Compressive Transformer (arXiv:1911.05507)

PDF: Compressive Transformer - 1911.05507.pdf

Paper: “Compressive Transformers for Long-Range Sequence Modelling” (DeepMind, 2019) ArXiv: 1911.05507

Overview

The Compressive Transformer extends Transformer-XL’s segment-level recurrence with a lossy compression mechanism for past activations. Instead of discarding old memories when they exceed a fixed cache size, it compresses them into a smaller compressed memory using learned compression functions. This enables the model to retain information from much longer sequences (up to 3× context extension) with bounded memory and computation costs.

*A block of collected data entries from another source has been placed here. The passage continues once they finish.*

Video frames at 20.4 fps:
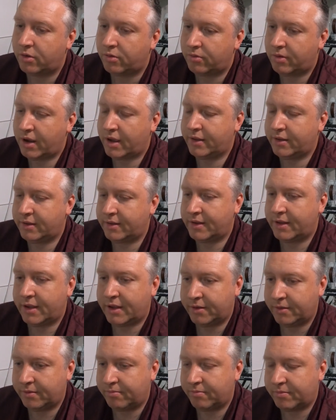rather than
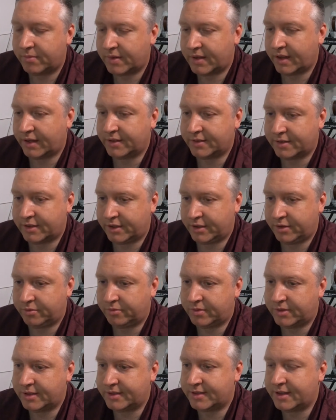the things that you
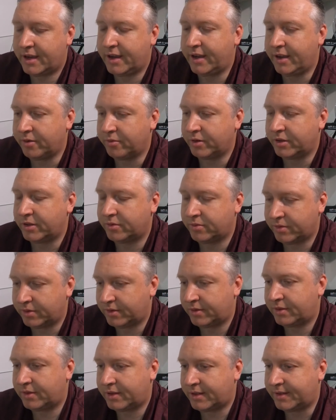desire, which
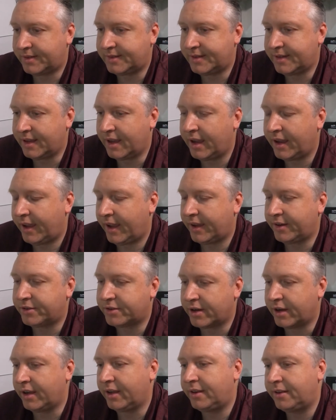was the CIA
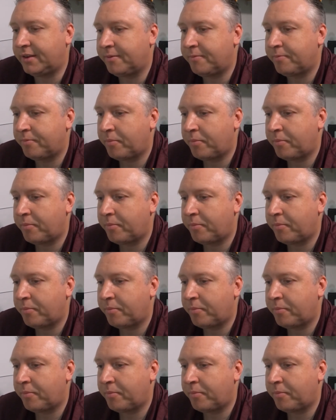Triad.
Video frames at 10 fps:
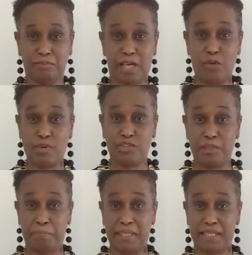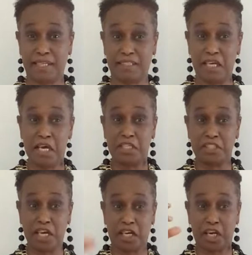I will repeat it.
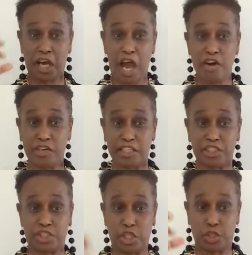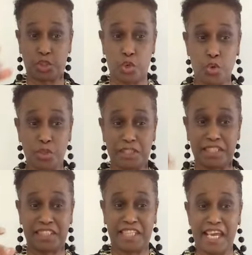The courage to do
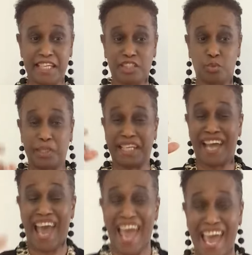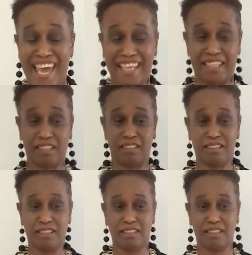the things we can
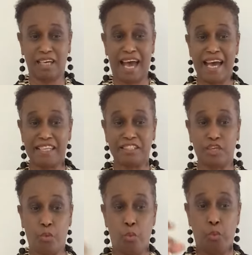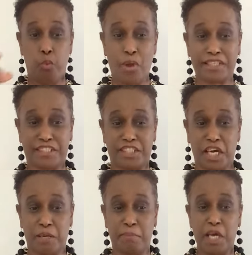and the
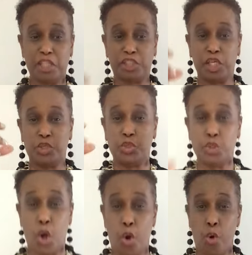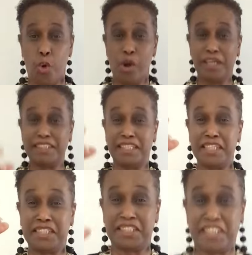wisdom to know
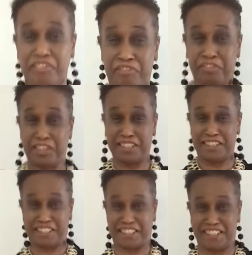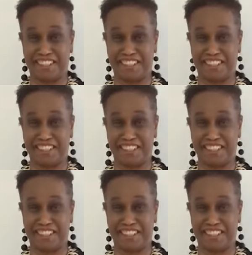the difference.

Key innovation: Add a second layer of memory management where oldest cached activations are compressed rather than discarded, creating a two-tier memory hierarchy (recent cache + compressed memory).

Core Concepts

Two-Tier Memory Hierarchy

Building on Transformer-XL’s architecture, Compressive Transformer maintains:

Regular Memory (M): Recent segment activations, identical to Transformer-XL
- Size: n_m tokens worth of cached hidden states
- Full-resolution: complete layer-wise activations
- Attention: model attends to this with full precision
Compressed Memory (CM): Older activations compressed at fixed ratio
- Size: n_cm compressed representations
- Compression ratio: typically c=3 (3 activations → 1 compressed token)
- Created by compressing oldest activations from regular memory
- Attention: model attends to compressed representations

[Current Segment] → [Regular Memory M] → [Compressed Memory CM]
                         (recent)              (older, compressed)

Memory Management Flow

As new segments are processed:

New segment arrives (length n_s tokens)
Shift regular memory:
- Oldest n_s activations in M are compressed into CM
- Recent n_s activations from current segment enter M
Shift compressed memory:
- Oldest n_s/c compressed memories are discarded
- Newly compressed activations are appended
Attention:
- Current segment attends to both M and CM
- Total attention span: n_s + n_m + (n_cm × c)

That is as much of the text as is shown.